Валерий не считал себя идеальным отцом. Да и кто считал бы? Работал много. Часто уставал. Иногда срывался. Мог прикрикнуть. Были и тяжёлые годы — долги, вторая работа, ссоры с женой, развод. Но он всегда думал: главное — не бросил. Был рядом. Поддерживал. Платил. Помогал.
С сыном, Егором, они долгое время жили под одной крышей. После развода мальчик остался с ним. Не потому что мать отказалась — просто так вышло. Валерий тогда и не сомневался: справлюсь.
Готовил, водил в школу, читал на ночь. Учился гладить детские рубашки и варить суп из пачки — и чтобы не пригорел. Устраивал праздники, возил в деревню к бабушке. Был не лучшим, но реальным отцом, живым, уставшим, но старающимся.
Когда Егор подрос, начались сложности. Молчал. Замыкался. Отдалялся. Валерий списывал всё на переходный возраст.
— Пройдёт, — говорил он себе. — Главное, не давить.
Потом сын уехал в другой город учиться. Всё реже звонил. Всё чаще писал сухо. А потом — вообще пропал. Месяц. Второй. Валерий волновался, звонил, писал. Без ответа.
Через знакомых узнал, что у Егора появилась девушка. Живут вместе. И вроде бы готовятся к свадьбе.

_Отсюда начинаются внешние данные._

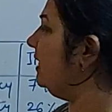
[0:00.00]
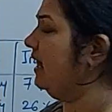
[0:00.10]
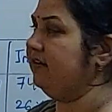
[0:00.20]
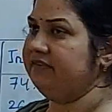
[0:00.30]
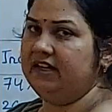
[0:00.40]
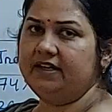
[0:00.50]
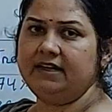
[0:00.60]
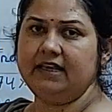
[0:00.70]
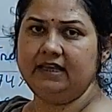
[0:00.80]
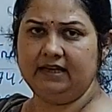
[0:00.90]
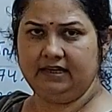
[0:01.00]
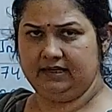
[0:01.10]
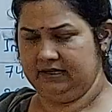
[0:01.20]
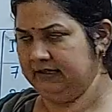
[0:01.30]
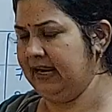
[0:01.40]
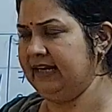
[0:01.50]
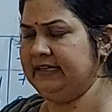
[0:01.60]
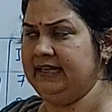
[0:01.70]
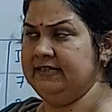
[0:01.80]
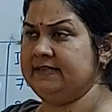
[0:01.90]
have their
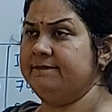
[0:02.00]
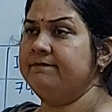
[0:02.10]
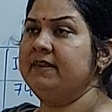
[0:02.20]
deities,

Позвонил. Егор взял трубку. Молчание. Потом:
— Не приезжай. Это будет маленький праздник. Только свои.
— Я отец.
— Ты был. Когда мне было десять. Потом ты стал другим. Ты давил, кричал, устраивал сцены. Я вырос в страхе. Прости, но я не хочу, чтобы ты был там.
Сказал — и сбросил. Валерий долго сидел в тишине. Потом пересмотрел старые фото. Егор маленький. Плачет, обнимает, смеётся, спит у него на груди.

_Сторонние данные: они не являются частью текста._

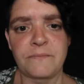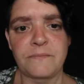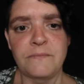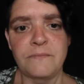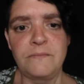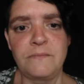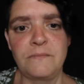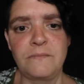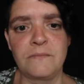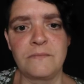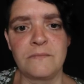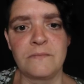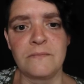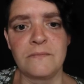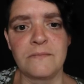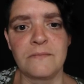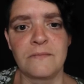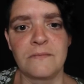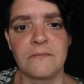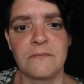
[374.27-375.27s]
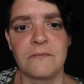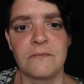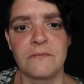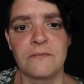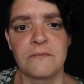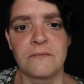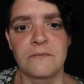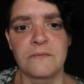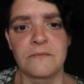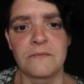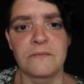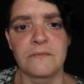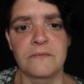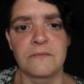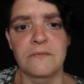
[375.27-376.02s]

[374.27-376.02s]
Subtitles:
Nobody speaks.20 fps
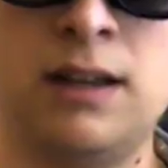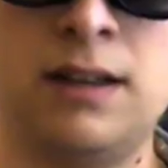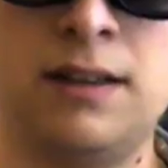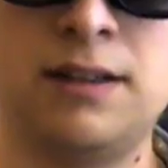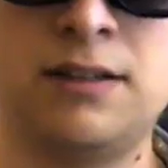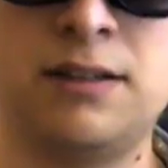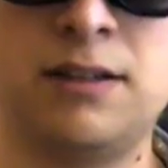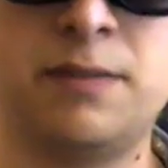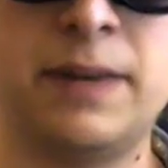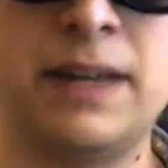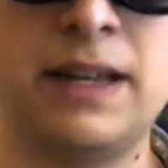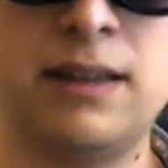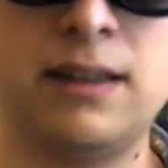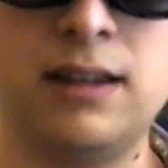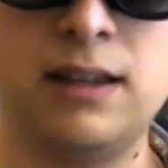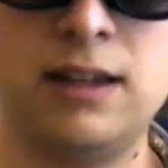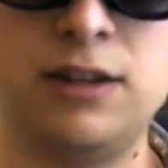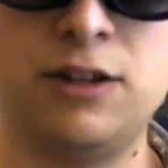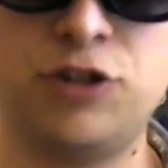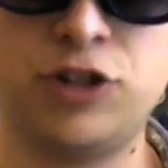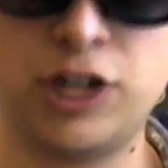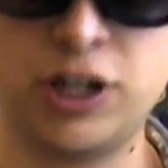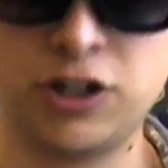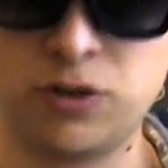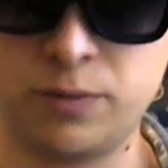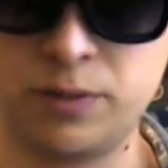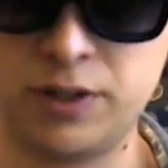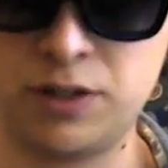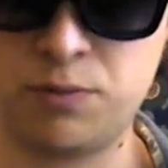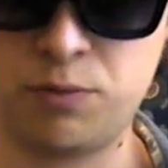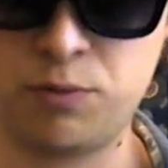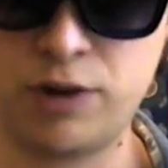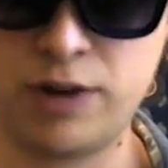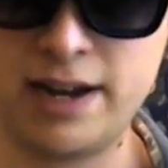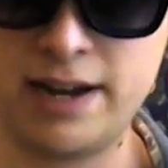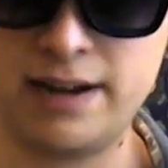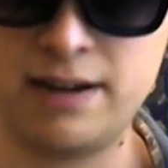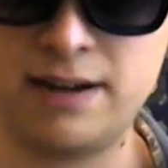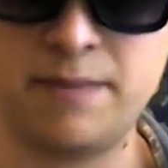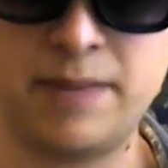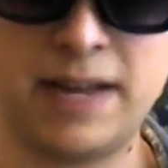This has been the Gentleman's Brand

И ничего не понятно. Где он стал “токсичным”? В каком моменте? Когда кричал, потому что Егор пришёл пьяный в 16? Когда наорал, узнав, что тот прогулял экзамен? Или когда требовал убирать комнату?

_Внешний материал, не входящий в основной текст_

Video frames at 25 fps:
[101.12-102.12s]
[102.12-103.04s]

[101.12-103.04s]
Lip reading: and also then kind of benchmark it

Он не был злым. Он был растерянным. Одиноким. Без опыта. Без опоры. Просто старался — как умел.
В день свадьбы он всё равно приехал. Не на торжество. Просто постоял у ЗАГСа в машине. Посмотрел, как выходит сын. В костюме. С серьёзным лицом. Держит за руку невесту. Валерий не вышел. Не помахал. Не подошёл.
Просто посмотрел. Как на жизнь, в которую его больше не пускают.
Сейчас Егор не общается с ним. Уже полтора года. Ни звонков, ни писем. Валерий ничего не требует. Не объясняет. Не оправдывается. Он только вспоминает то утро, когда маленький Егор бежал к нему с подушкой, и говорил:
— Папа, можно я посплю рядом? У меня страшный сон.
А теперь страшно стало ему. Но рядом уже никого нет.